§ **WHAT NEEDS TO BE DONE**
Wherever a line holds the word "frames", copy that line from the data.

§ **DATASET**
########################################
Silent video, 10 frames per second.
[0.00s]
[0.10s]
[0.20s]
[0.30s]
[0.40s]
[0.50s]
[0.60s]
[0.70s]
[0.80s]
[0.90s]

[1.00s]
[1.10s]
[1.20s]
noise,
########################################
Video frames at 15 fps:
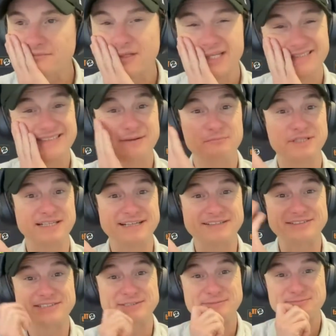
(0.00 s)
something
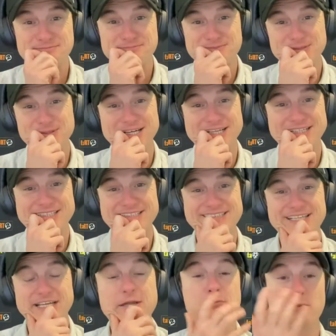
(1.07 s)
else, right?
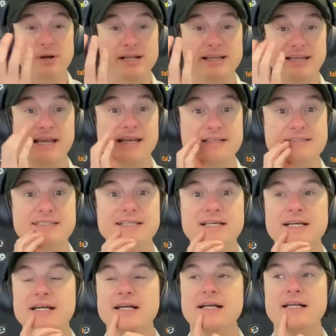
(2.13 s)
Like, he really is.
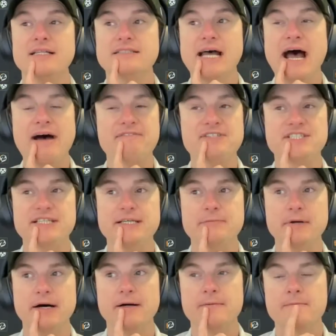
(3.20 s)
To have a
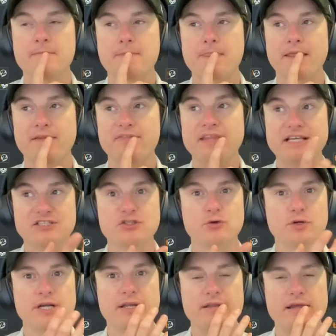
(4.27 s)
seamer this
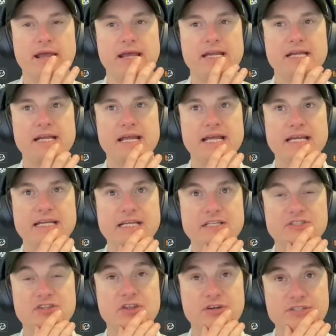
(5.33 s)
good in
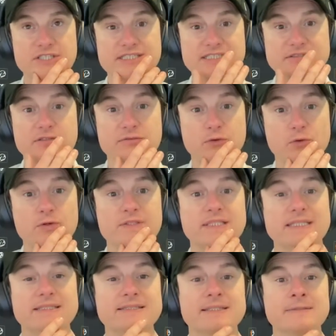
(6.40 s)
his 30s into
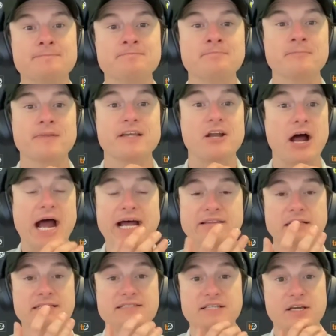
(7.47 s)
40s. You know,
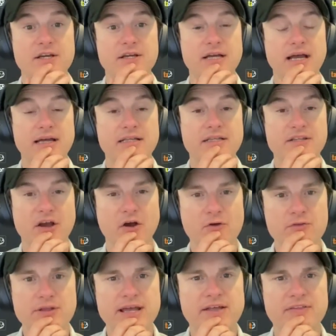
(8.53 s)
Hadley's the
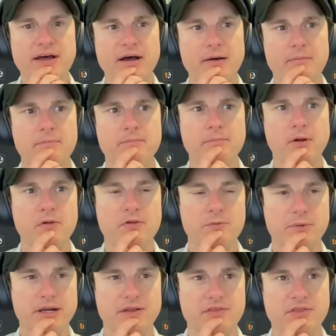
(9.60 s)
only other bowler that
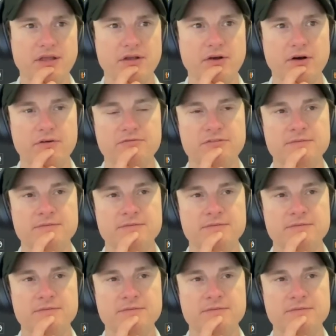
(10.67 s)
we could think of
########################################
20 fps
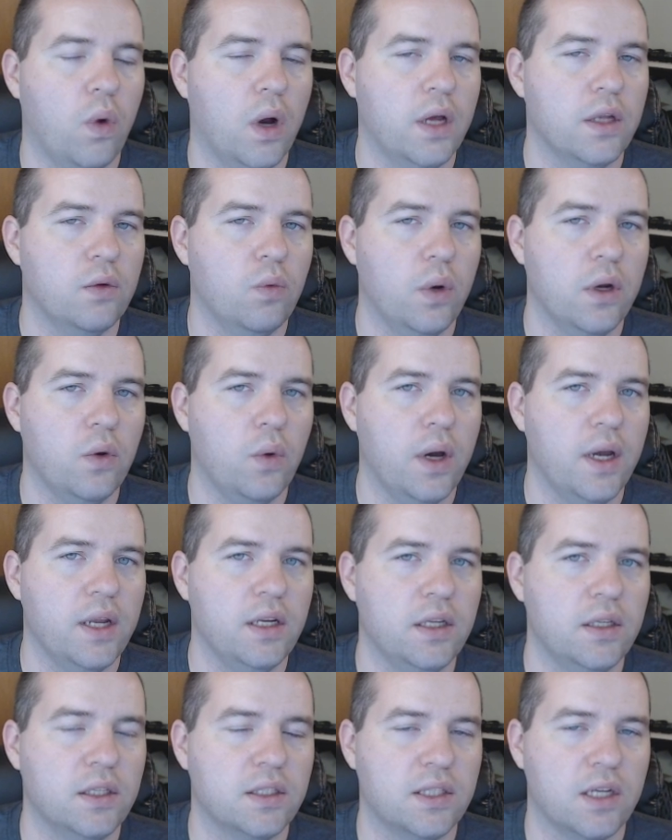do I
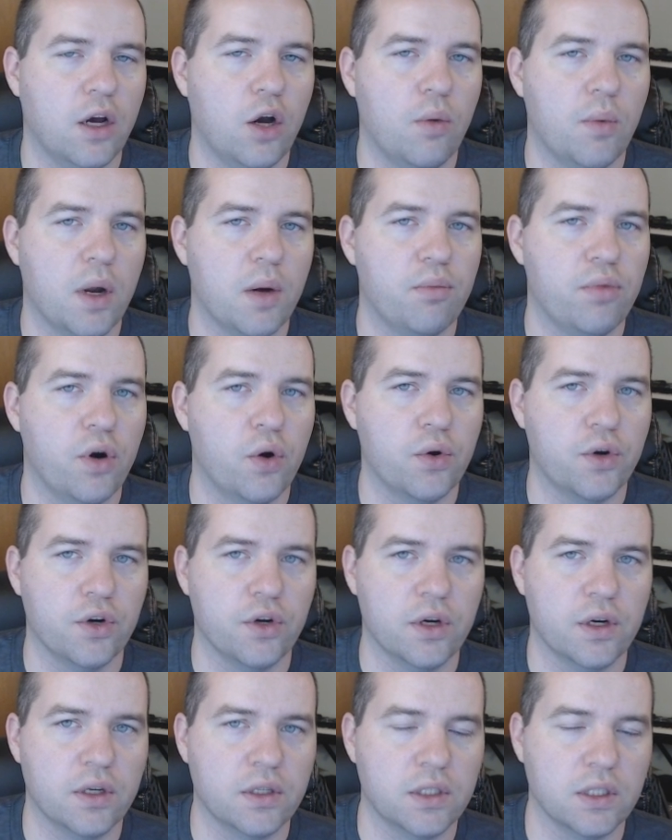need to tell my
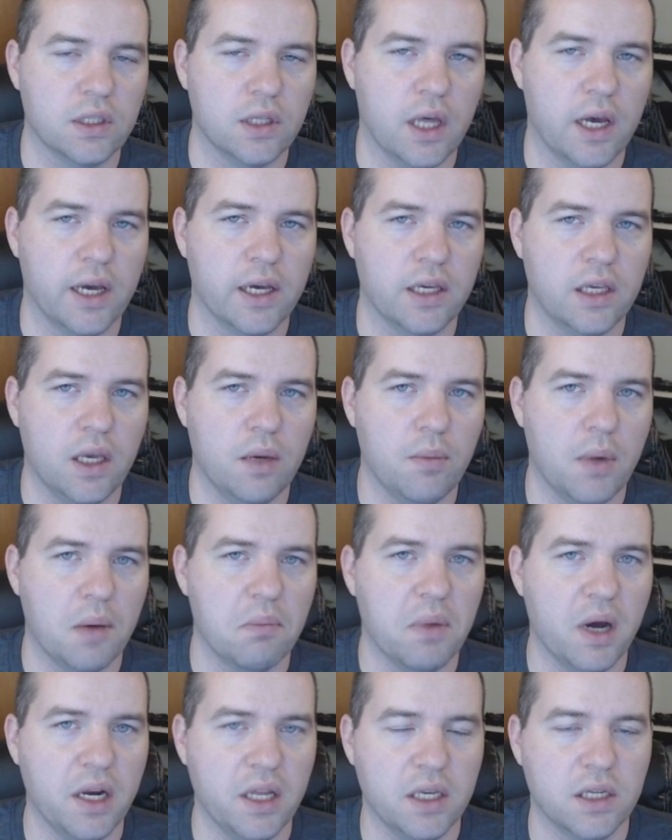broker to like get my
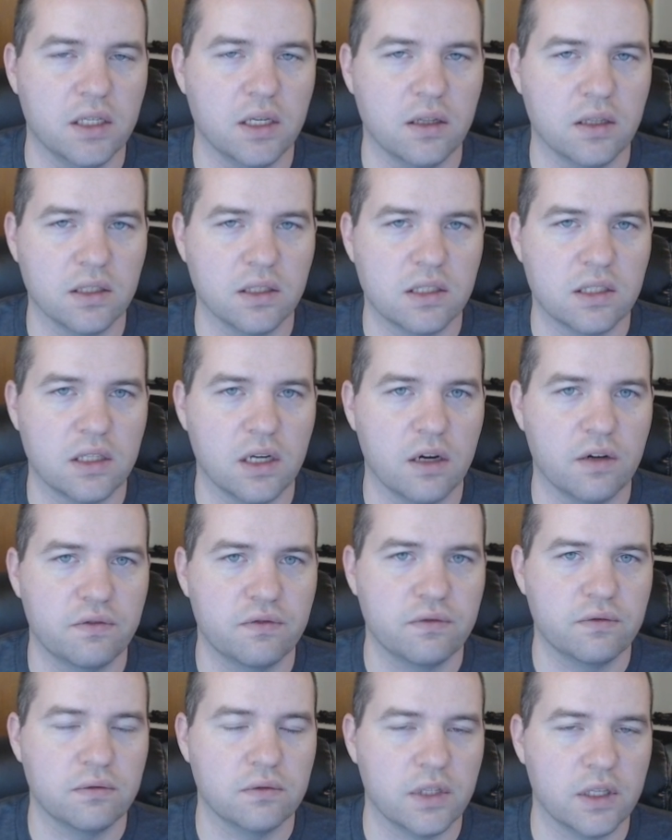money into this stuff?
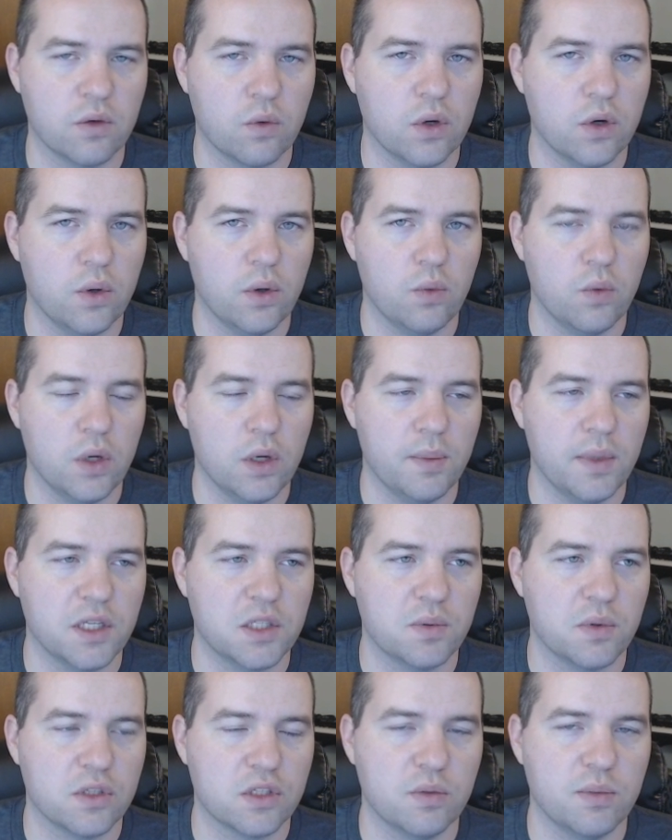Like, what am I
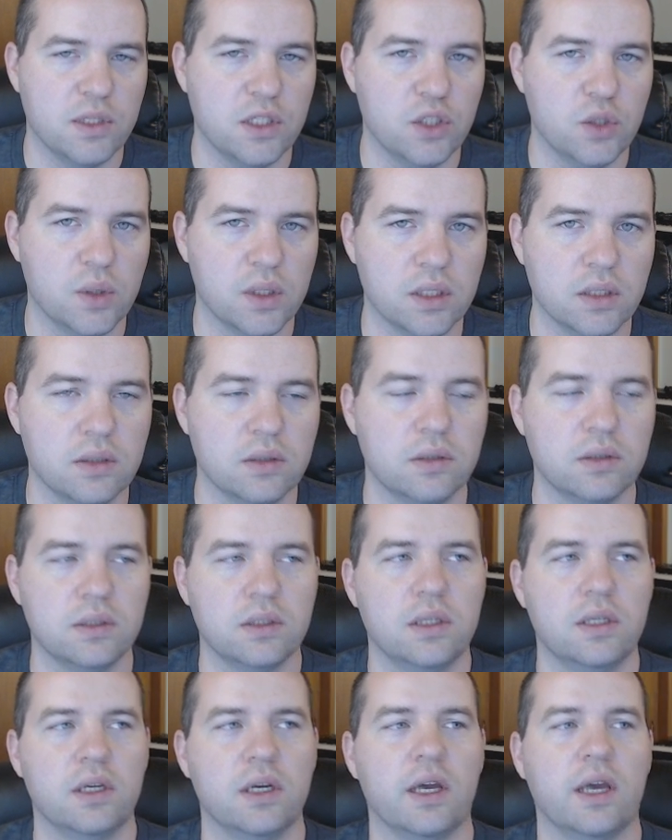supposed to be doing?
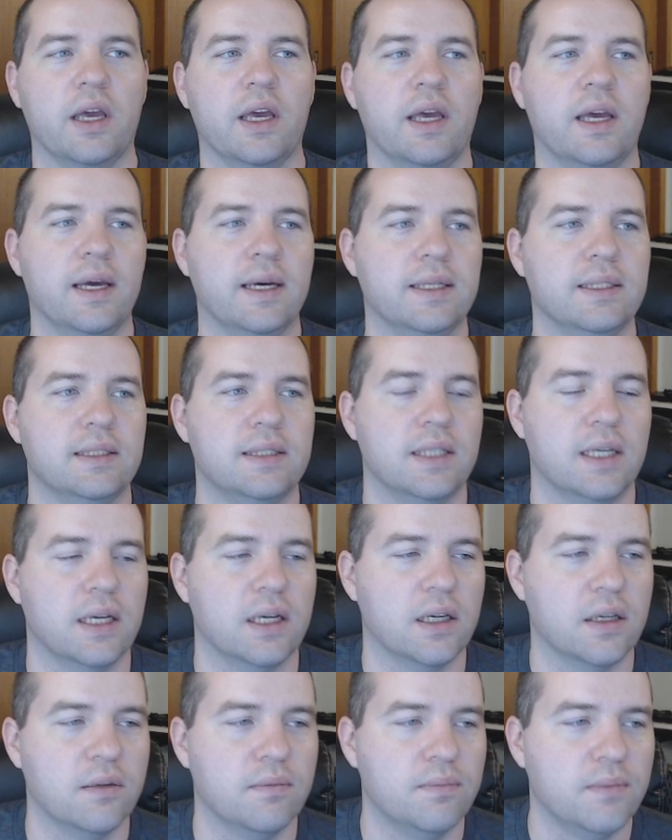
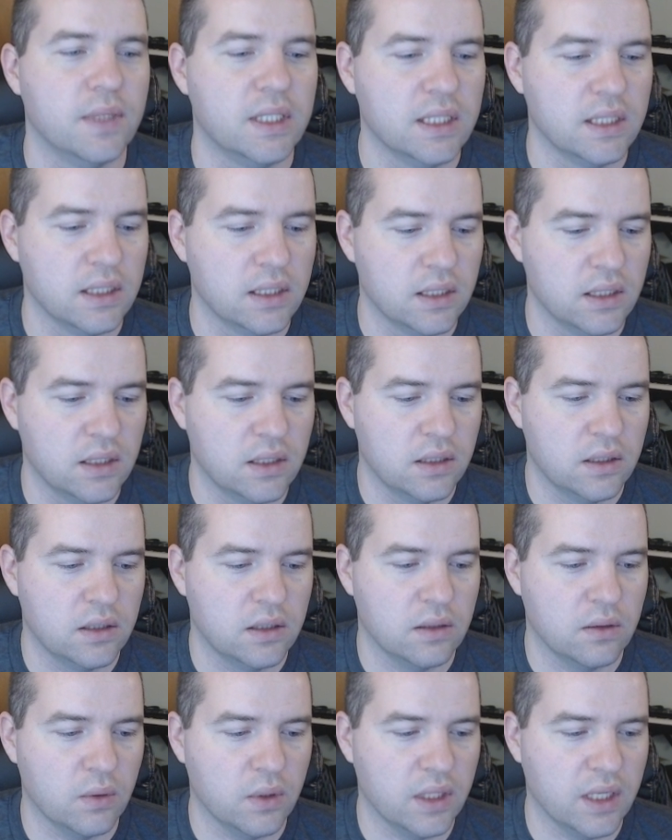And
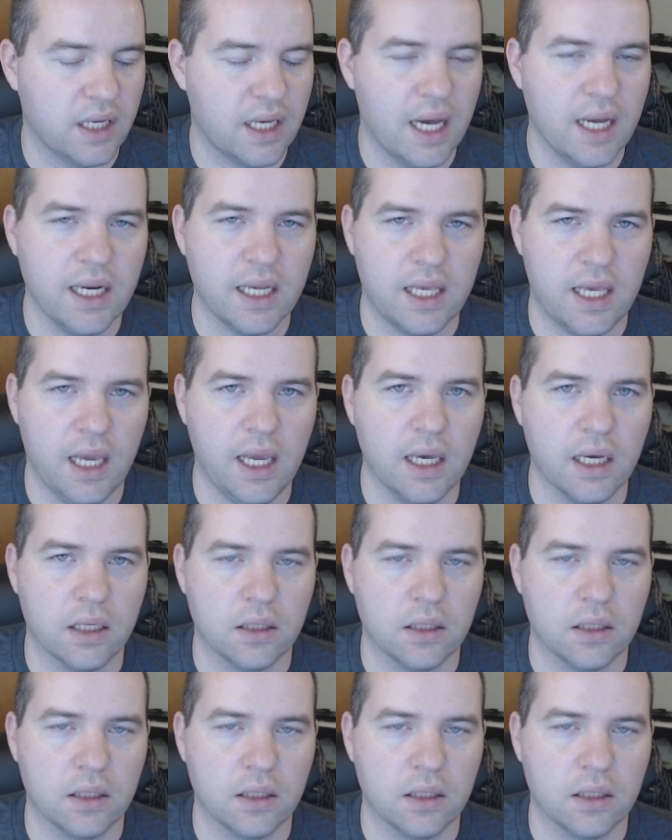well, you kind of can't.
########################################
§ **PROBLEM SOLUTION**
Silent video, 10 frames per second.
Video frames at 15 fps:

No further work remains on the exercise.